====== Records shown ======

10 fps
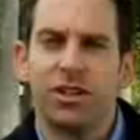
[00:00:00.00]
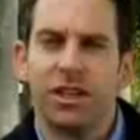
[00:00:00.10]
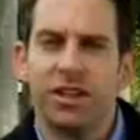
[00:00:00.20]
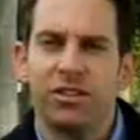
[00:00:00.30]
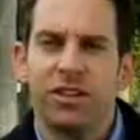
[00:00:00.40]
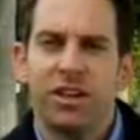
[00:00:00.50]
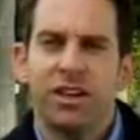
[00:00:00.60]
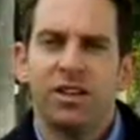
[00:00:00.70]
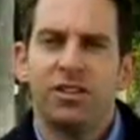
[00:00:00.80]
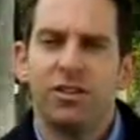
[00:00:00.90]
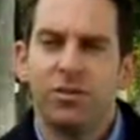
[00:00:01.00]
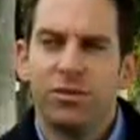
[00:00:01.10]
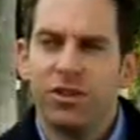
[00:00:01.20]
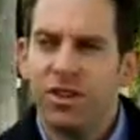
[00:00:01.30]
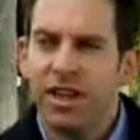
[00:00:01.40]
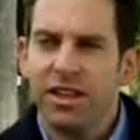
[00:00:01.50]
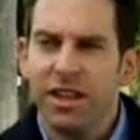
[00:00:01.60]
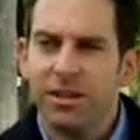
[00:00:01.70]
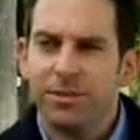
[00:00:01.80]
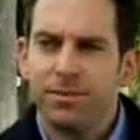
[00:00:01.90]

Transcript: at least, to think that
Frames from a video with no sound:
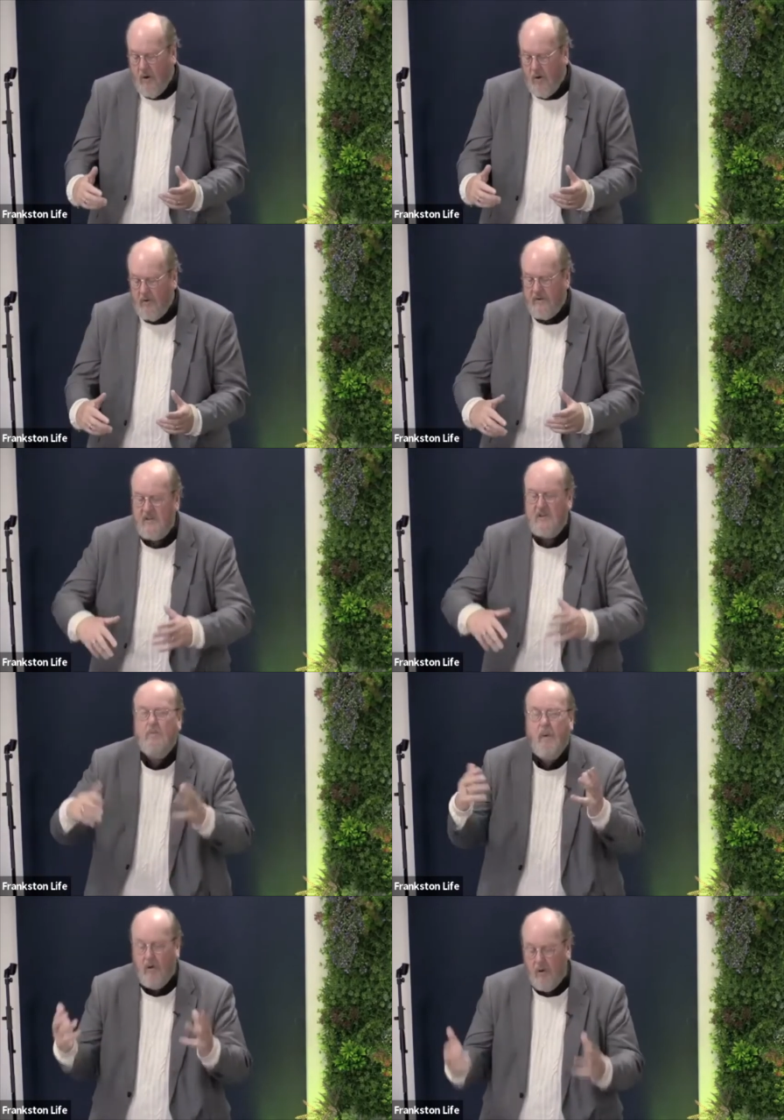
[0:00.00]
or the
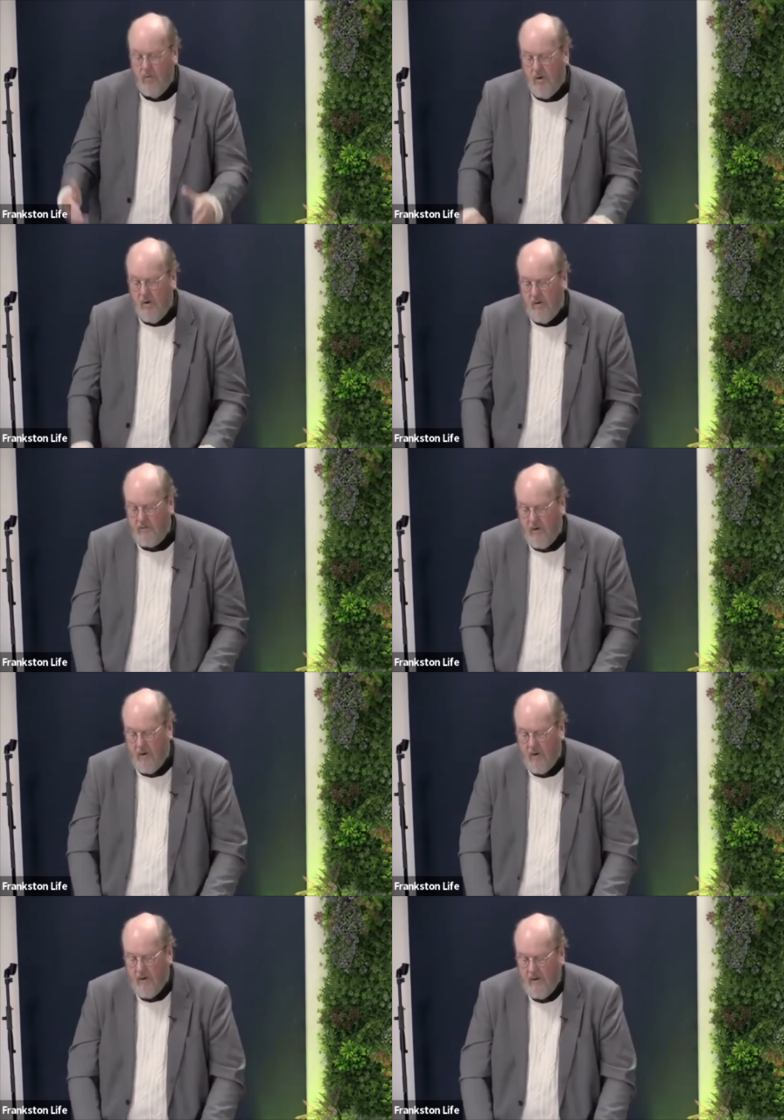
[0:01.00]
spoken word of God.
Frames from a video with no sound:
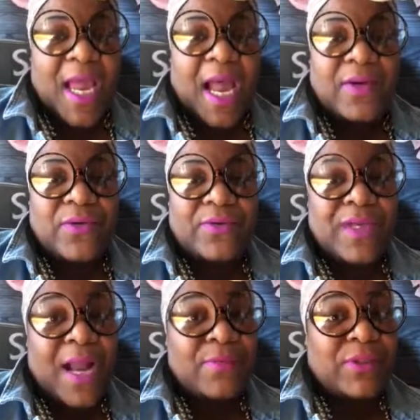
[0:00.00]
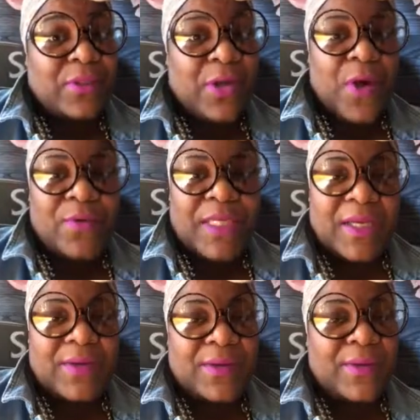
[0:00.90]
I knew that I was a
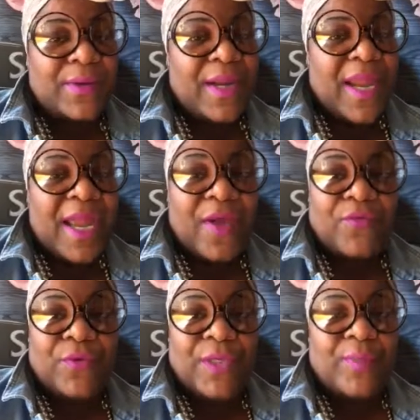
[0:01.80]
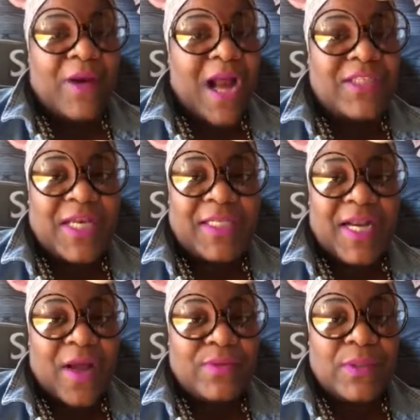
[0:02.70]
go-getter. Every project that
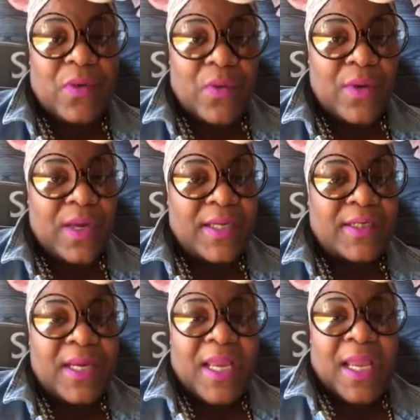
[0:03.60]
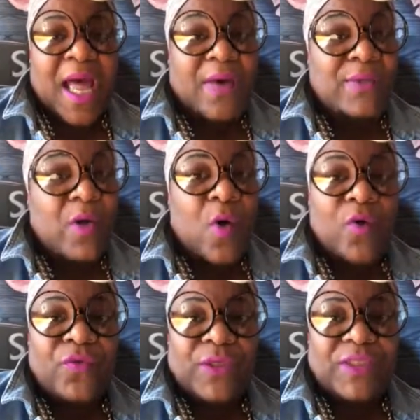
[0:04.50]
I was on, I was an
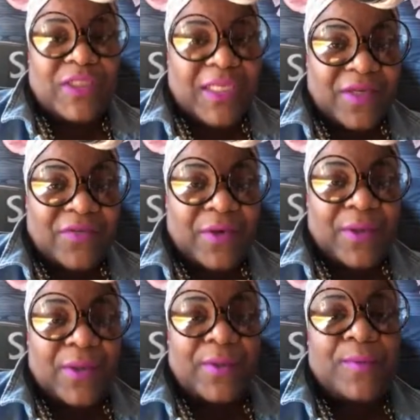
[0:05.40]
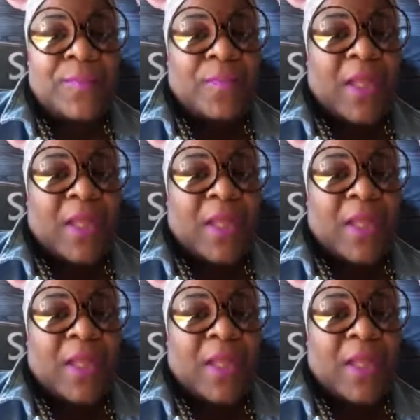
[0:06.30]
overachiever.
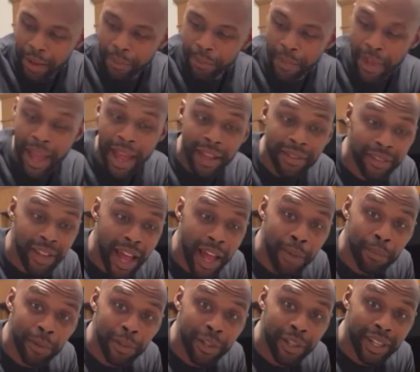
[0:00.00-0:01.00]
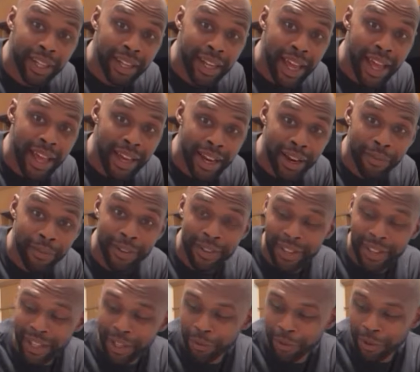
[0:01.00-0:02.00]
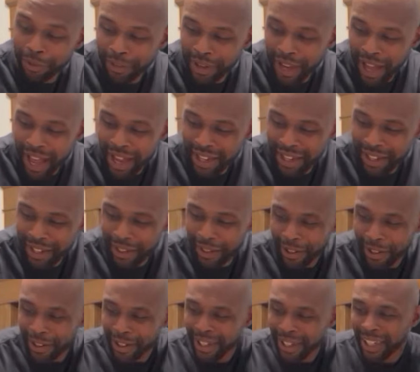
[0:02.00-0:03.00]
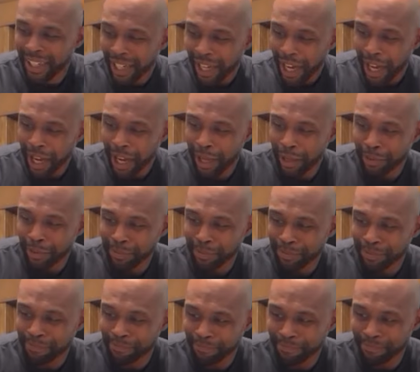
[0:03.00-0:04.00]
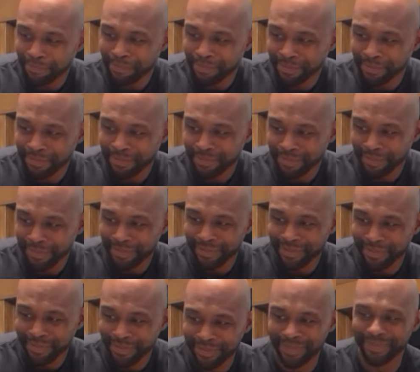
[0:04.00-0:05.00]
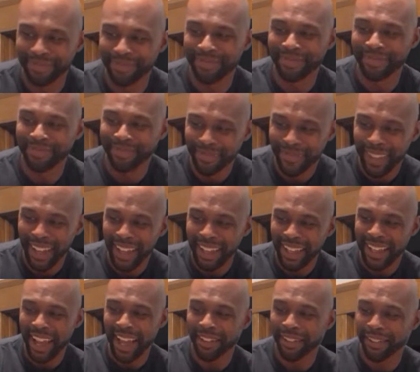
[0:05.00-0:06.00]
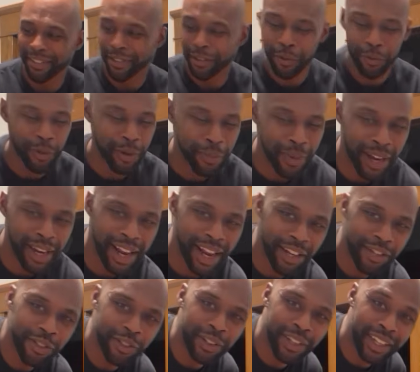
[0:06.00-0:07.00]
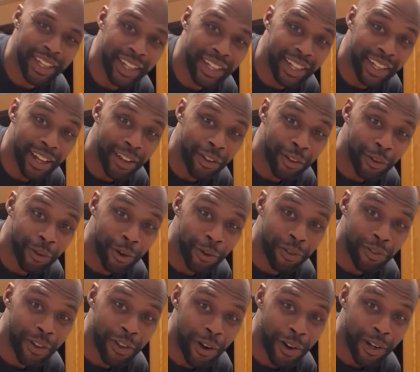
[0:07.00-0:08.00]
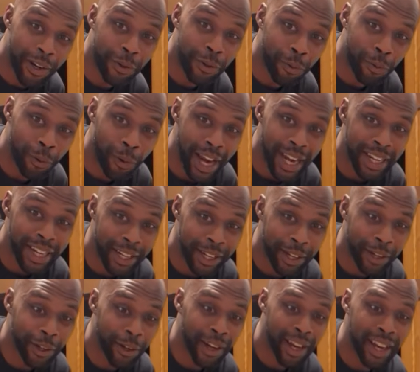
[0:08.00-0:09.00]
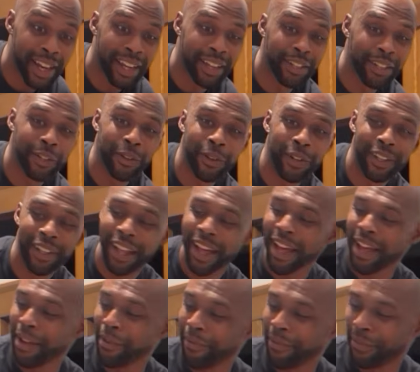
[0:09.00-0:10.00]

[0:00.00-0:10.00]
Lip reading: As I'm looking at everything we've got here, um, hmm, yes, we might actually get another grow started right here and do it live.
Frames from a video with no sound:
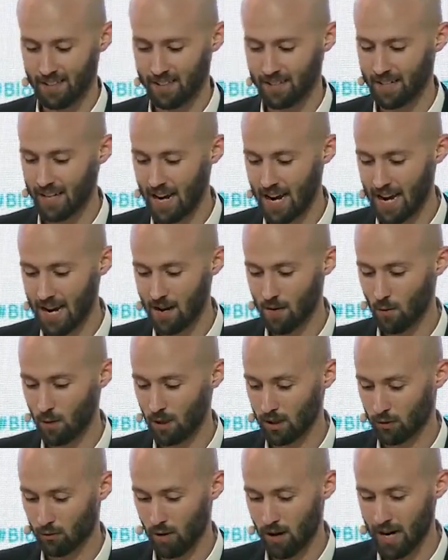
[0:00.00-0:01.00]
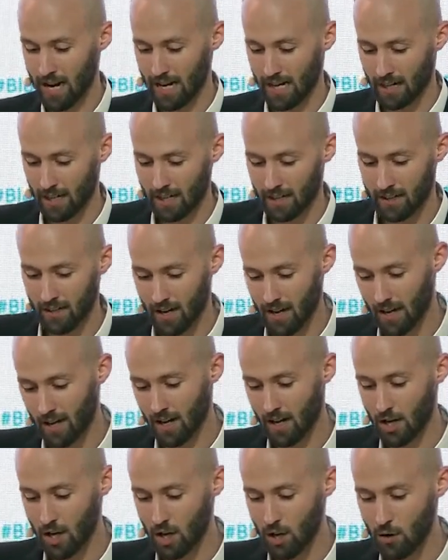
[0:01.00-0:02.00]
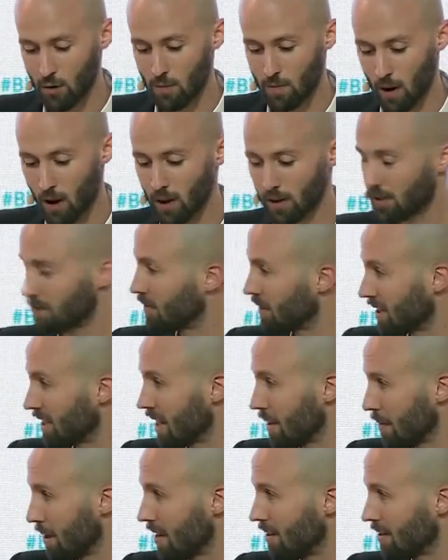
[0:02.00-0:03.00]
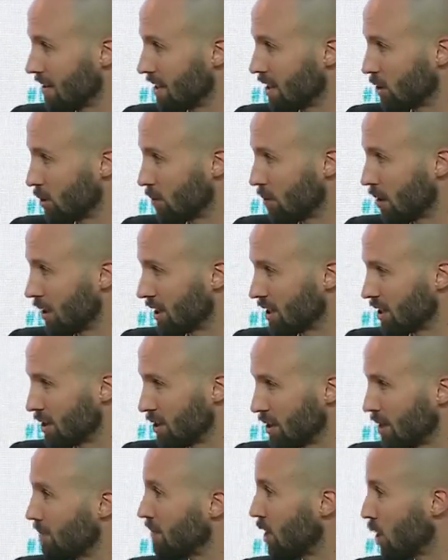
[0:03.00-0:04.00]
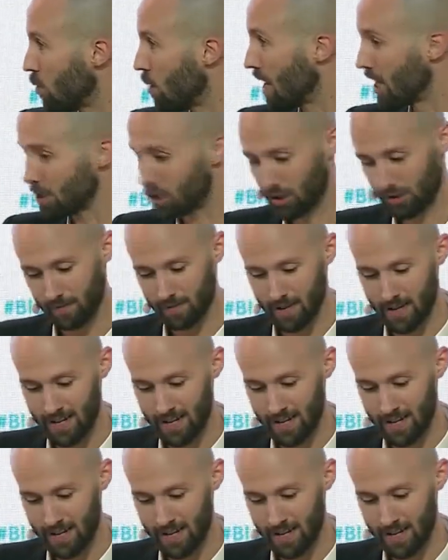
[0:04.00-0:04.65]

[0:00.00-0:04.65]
Today, Will's running a new part of the CMA, the Digital Markets Unit, new-ish,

======

■ Task:
Would you restate the listing word for word without its pictures?

■ Written response:
10 fps
[00:00:00.00]
[00:00:00.10]
[00:00:00.20]
[00:00:00.30]
[00:00:00.40]
[00:00:00.50]
[00:00:00.60]
[00:00:00.70]
[00:00:00.80]
[00:00:00.90]
[00:00:01.00]
[00:00:01.10]
[00:00:01.20]
[00:00:01.30]
[00:00:01.40]
[00:00:01.50]
[00:00:01.60]
[00:00:01.70]
[00:00:01.80]
[00:00:01.90]

Transcript: at least, to think that
Frames from a video with no sound:
[0:00.00]
or the
[0:01.00]
spoken word of God.
Frames from a video with no sound:
[0:00.00]
[0:00.90]
I knew that I was a
[0:01.80]
[0:02.70]
go-getter. Every project that
[0:03.60]
[0:04.50]
I was on, I was an
[0:05.40]
[0:06.30]
overachiever.
[0:00.00-0:01.00]
[0:01.00-0:02.00]
[0:02.00-0:03.00]
[0:03.00-0:04.00]
[0:04.00-0:05.00]
[0:05.00-0:06.00]
[0:06.00-0:07.00]
[0:07.00-0:08.00]
[0:08.00-0:09.00]
[0:09.00-0:10.00]

[0:00.00-0:10.00]
Lip reading: As I'm looking at everything we've got here, um, hmm, yes, we might actually get another grow started right here and do it live.
Frames from a video with no sound:
[0:00.00-0:01.00]
[0:01.00-0:02.00]
[0:02.00-0:03.00]
[0:03.00-0:04.00]
[0:04.00-0:04.65]

[0:00.00-0:04.65]
Today, Will's running a new part of the CMA, the Digital Markets Unit, new-ish,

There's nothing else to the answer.